“I never get your limits, Watson. There are unexplored possibilities about you.”
– Sherlock Holmes
Sherlock Holmes, I suspect, would have despised the computerized Watson on display this week on “Jeopardy.” The machine proved to be everything that the fictional Holmes prided himself on being — coldly calculating, decisive and unemotional — 0nly much more so.
As Ken Jennings and Brad Rutter, the two most decorated human champions in “Jeopardy” history, looked on in frustration, the IBM computer buzzed in first on question after question, answering most of them correctly and leaving millions in the television audience aghast that their fellow carbon-based life forms had been bested so easily.
It’s a funny thing: We don’t feel challenged by machines that are stronger than we are, or faster than we are. But we can get a little nervous about machines that we suspect might outsmart us. Intelligence is supposed to define us as a species — that’s why we’ve branded ourselves “Homo sapiens,” the knowing man — so machines that call our intellectual dominance into question can be a bit unsettling.
Or, as the defeated Jennings playfully scrawled on his Final Jeopardy answer: “I for one welcome our new computer overlords.”
Scientists, of course, tell us that it’s irrational to feel threatened by our own machines. They’re no doubt right — we’re just being silly. Silly and foolish. Silly little irrational foolish people, that’s us. If only we had a purely logical computer to do our thinking for us, right?
This has been a long time coming. Fifteen years ago, I had the chance to cover the historic six-game chess match between Garry Kasparov, the best chess player in history, against an IBM computer called Deep Blue.
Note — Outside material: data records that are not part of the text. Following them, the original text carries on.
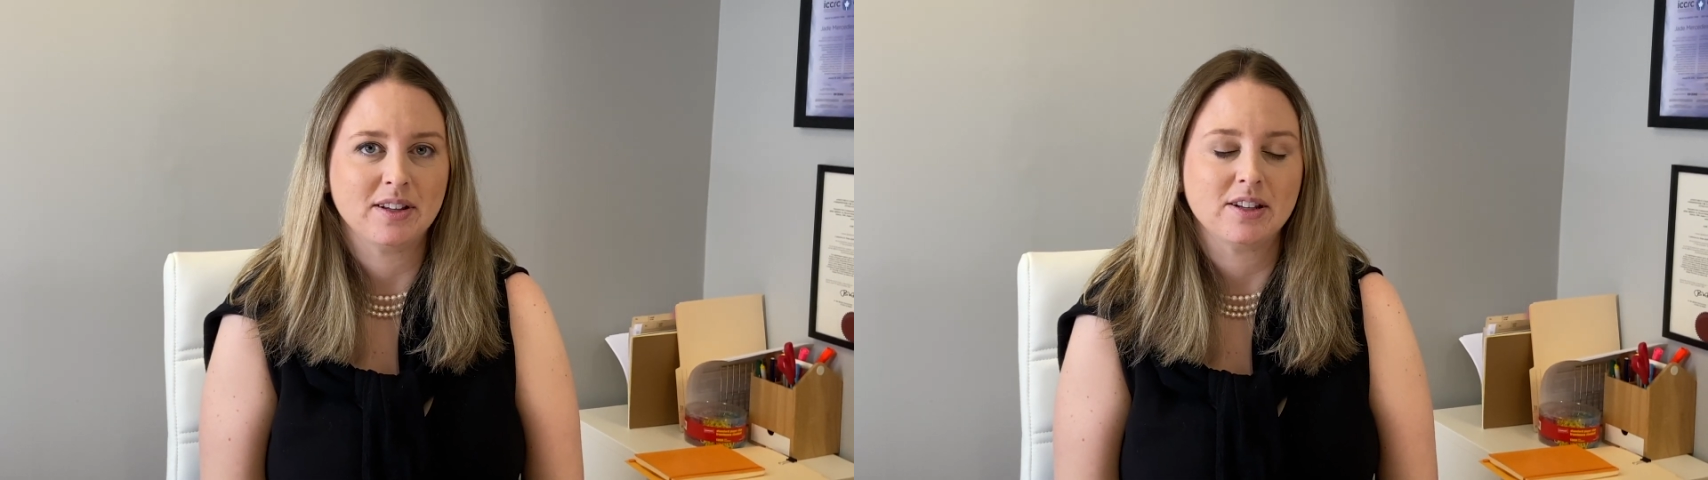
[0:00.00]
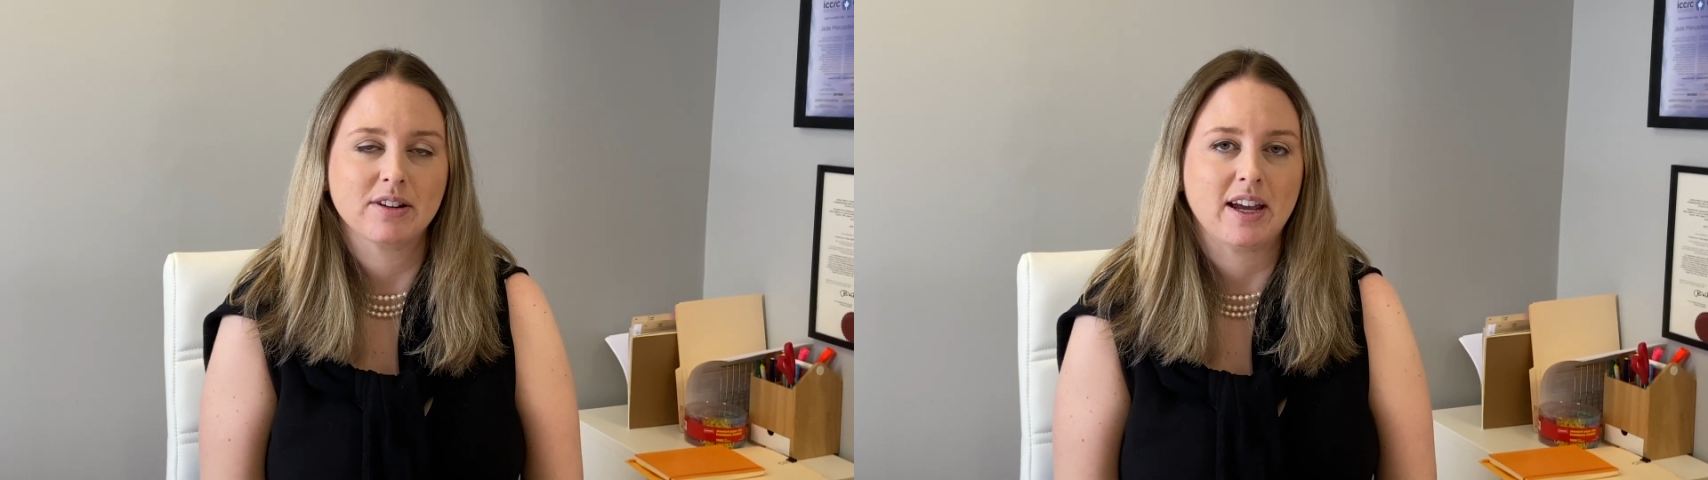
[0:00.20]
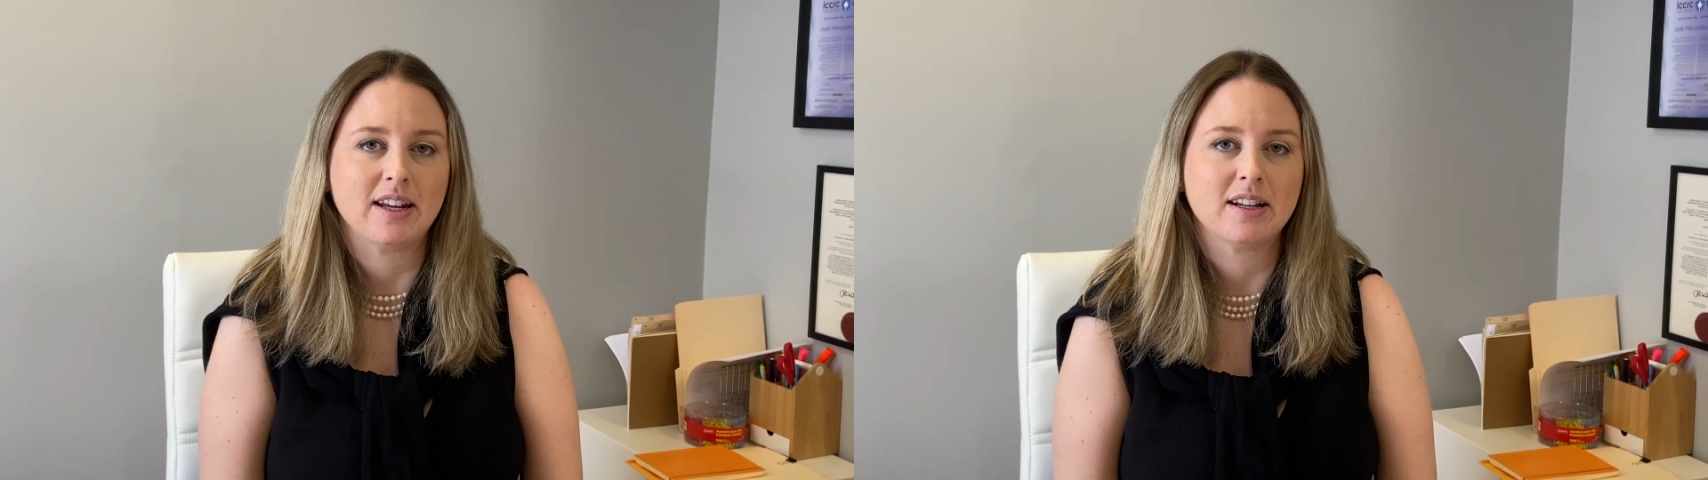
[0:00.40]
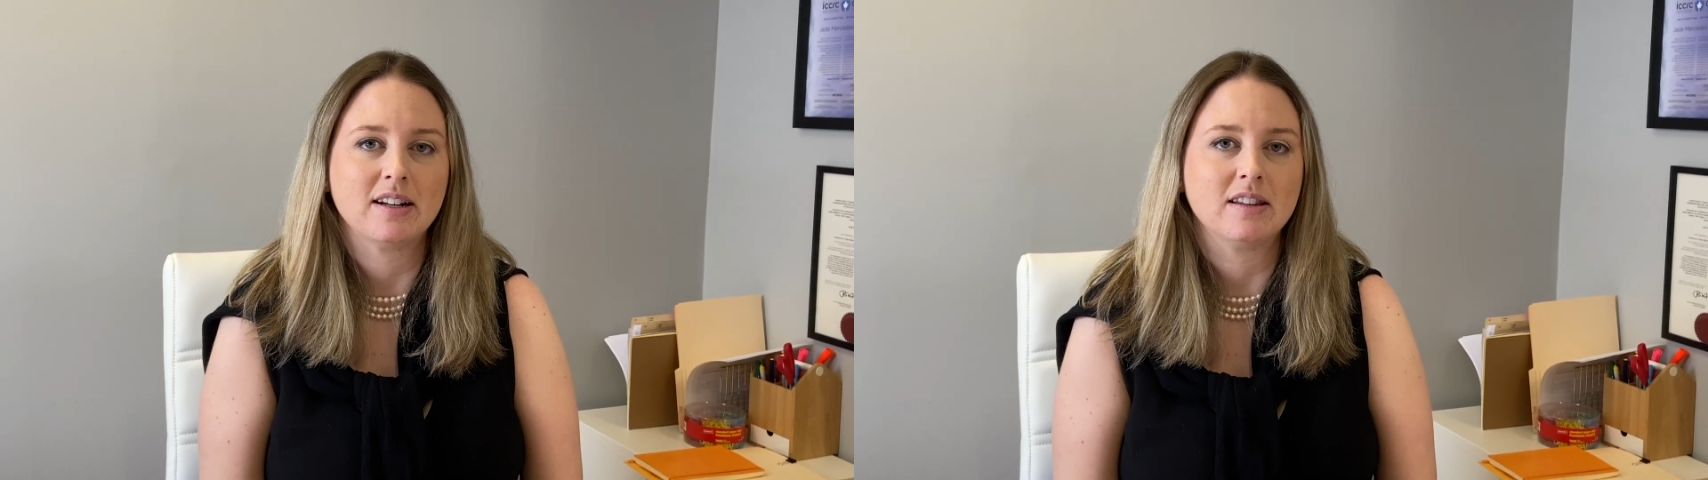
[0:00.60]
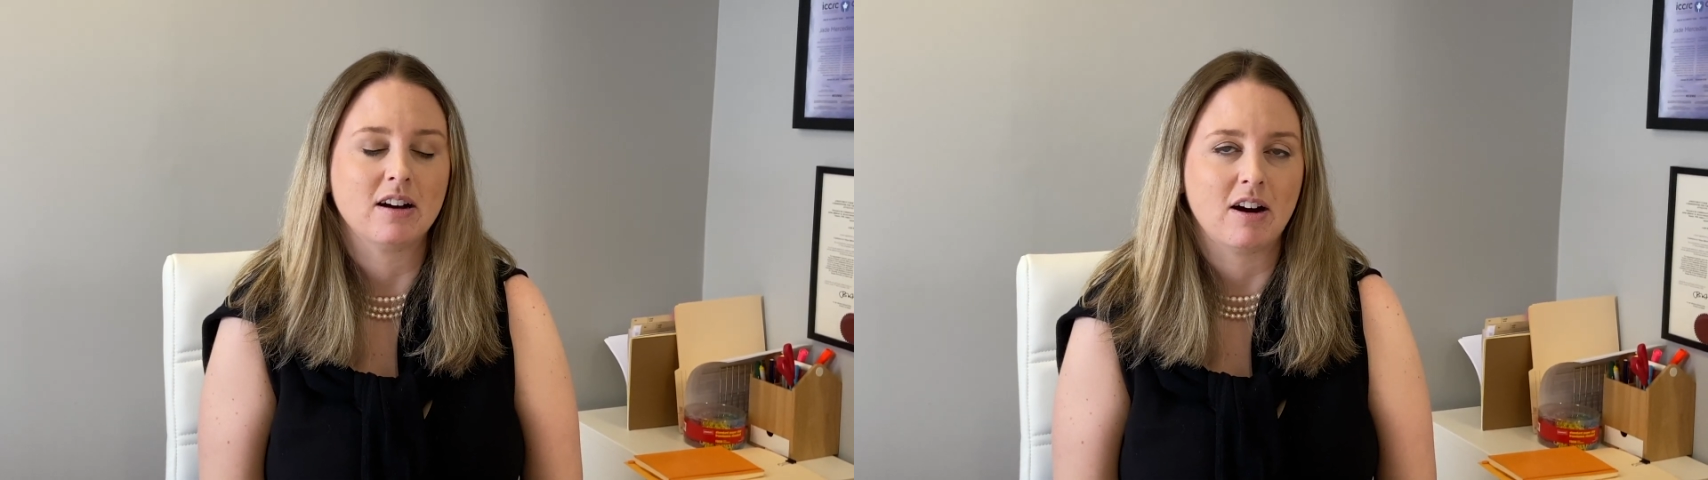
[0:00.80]
located
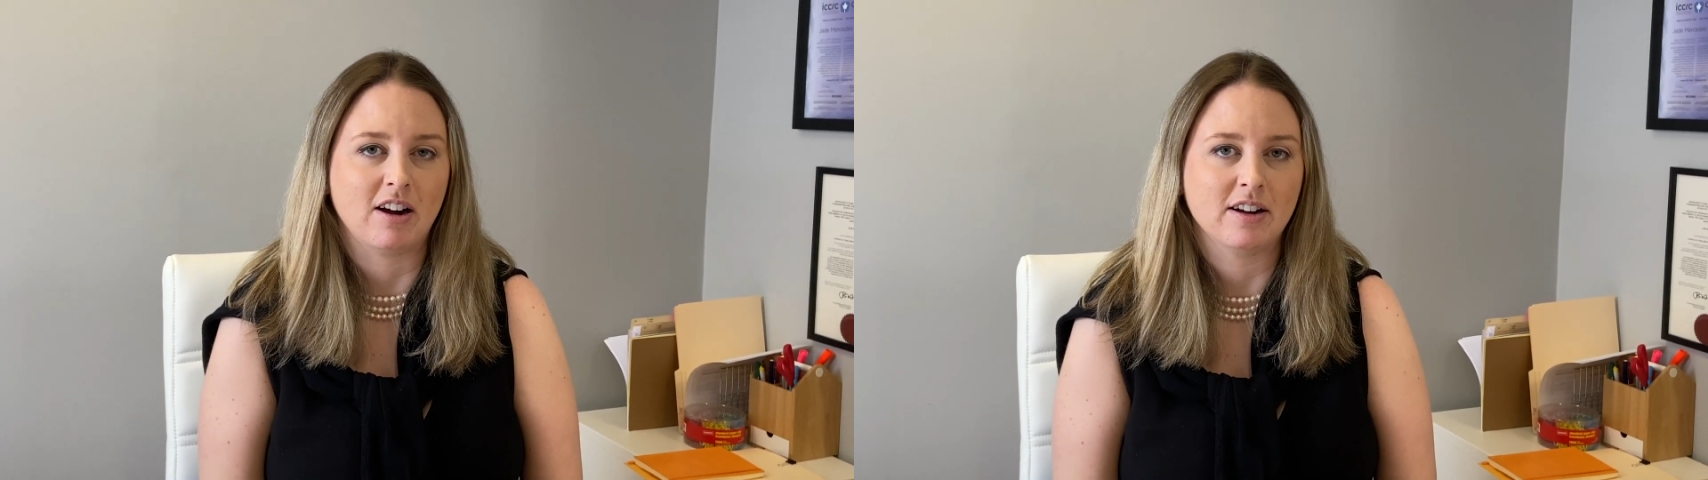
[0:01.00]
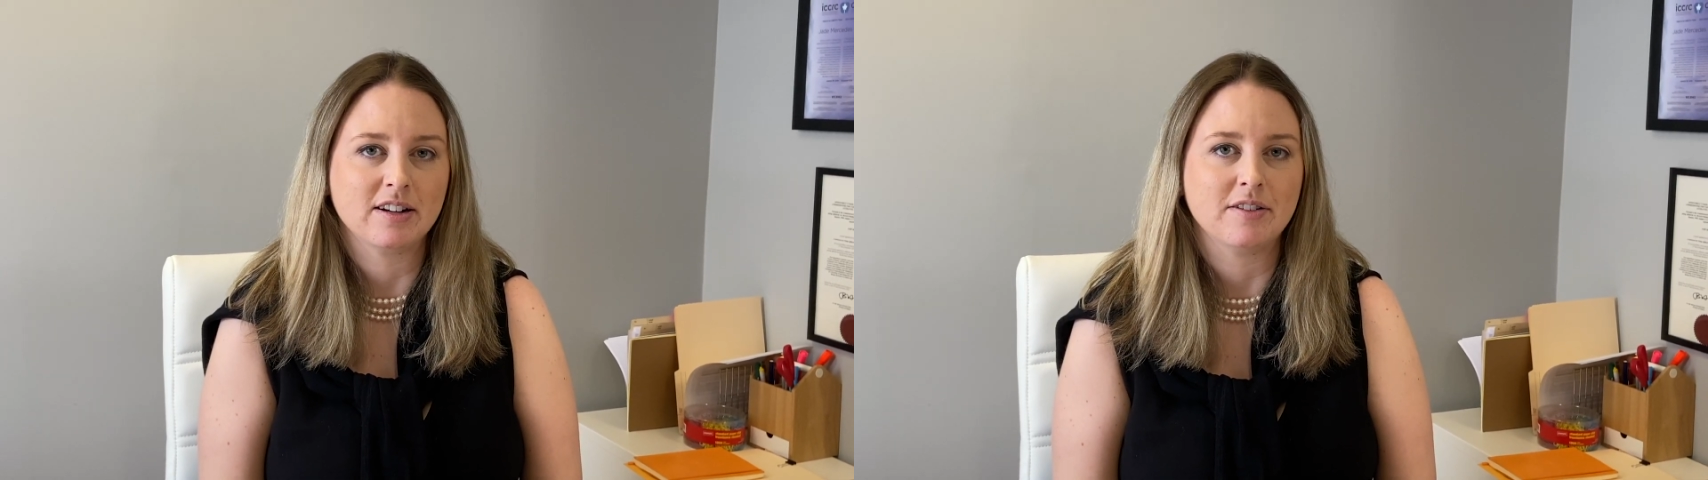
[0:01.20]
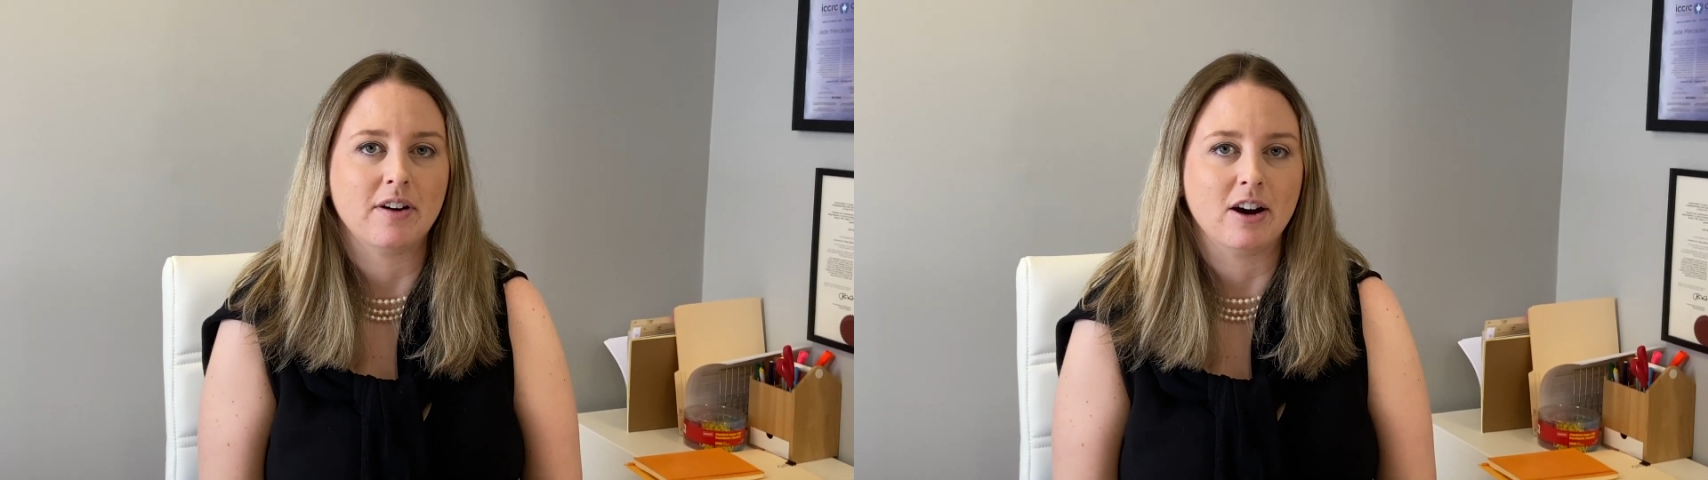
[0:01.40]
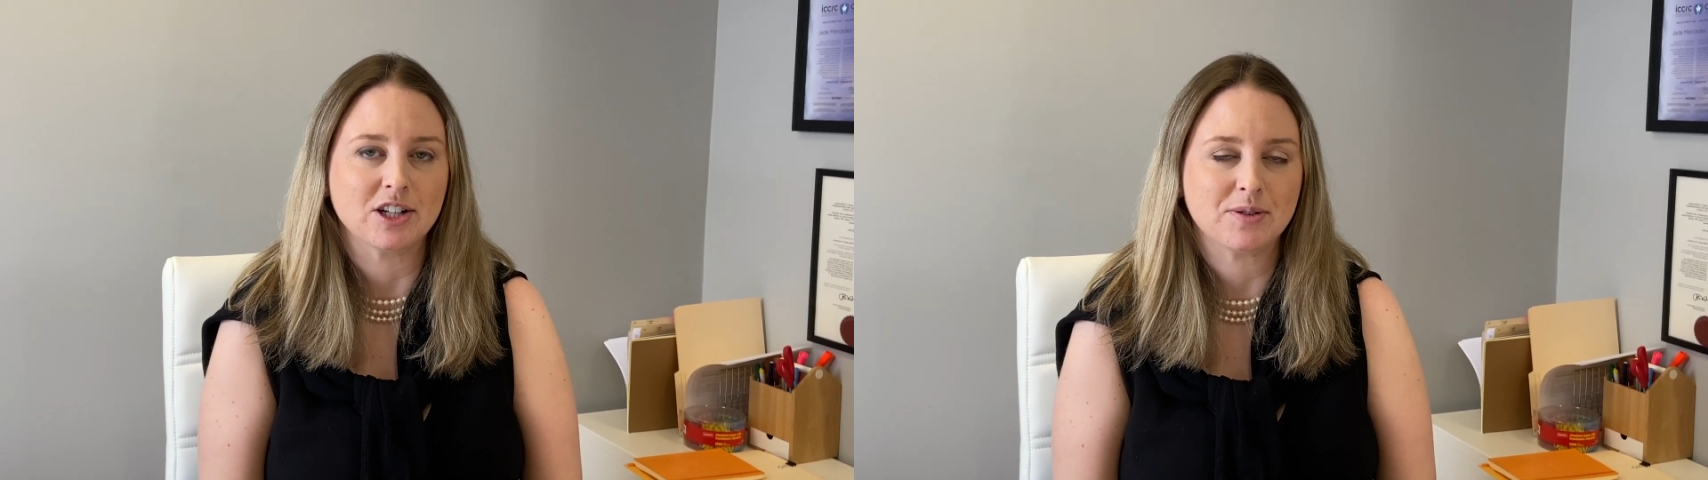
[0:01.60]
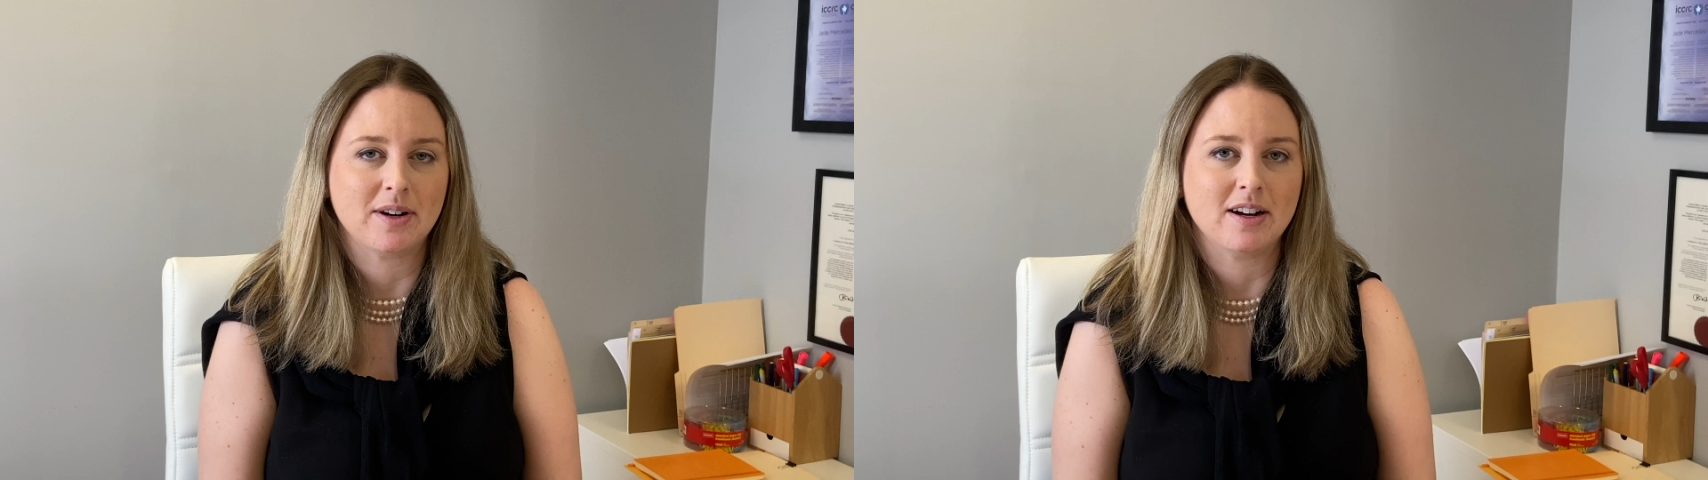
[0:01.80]
in the heart of
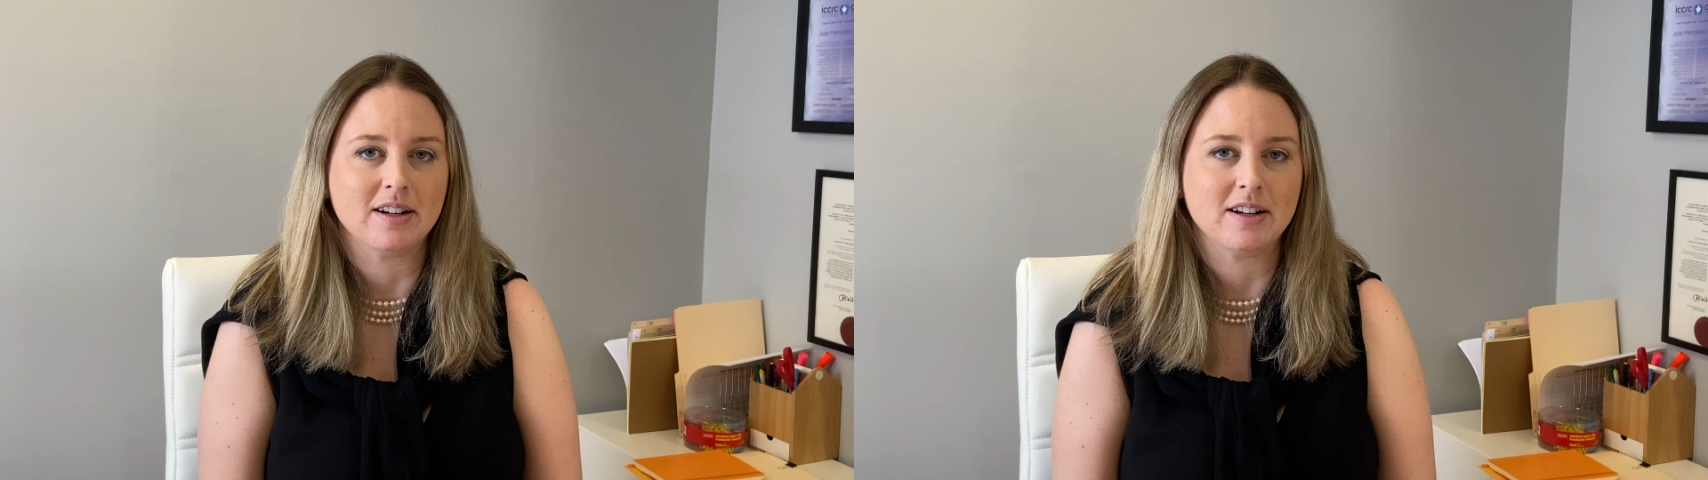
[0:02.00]
Oshawa,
The machine was capable of analyzing 100 million chess positions a second, while Kasparov at his peak could analyze just three. Yet Kasparov somehow won that particular challenge, and at a press conference afterward he boasted about being the defender of mankind, beating back the onslaught of the machine.
A year later, he lost pretty badly in a rematch. The onslaught of the machine resumed.
In reality, there’s no danger of our machines outsmarting us, however entertaining we might find the idea. (As irrational beings, we do like to scare ourselves a bit). Think of it this way: According to IBM, Watson runs on 90 of the company’s Power 750 servers, and draws on a database roughly equivalent to a million books. In other words, it takes more than five tons of raw computing power to compete against a human brain of roughly three pounds. And while Watson is a single-purpose tool much like a potato peeler — its sole function is playing Jeopardy — the human brain is capable of doing so much more.
For example, building a machine capable of playing Jeopardy.
Bill Murdock, a 2001 Georgia Tech grad and an IBM researcher on the Watson project, concedes that it’s really no contest. “Absolutely,” he says, “human beings are really, really impressive.” In fact, he says, a different set of questions or categories in this week’s contest might have produced a human winner. In pre-match sparring against lesser Jeopardy champions, he says, Watson won just 71 percent of the time.
And as viewers saw this week, it doesn’t always produce the right answer. In a Final Jeopardy question about U.S. cities, Watson for some reason answered “Toronto.” Nobody is sure why, but using the deductive power available only to we humans, Murdock surmises that somewhere deep in its database, Watson has a list titled “American and Canadian cities,” in which Toronto is included. If the list had been properly titled “American OR Canadian cities,” Watson might not have made that mistake.
In other words, human error.
In our awe of our own technology, we sometimes forget that weakness. Watson and its offspring are not decision-makers; they are tools to assist us in decision-making. Like the Watson who assisted Sherlock Holmes, and the Watson who lent a hand to Alexander Graham Bell, computerized Watsons will always play second banana.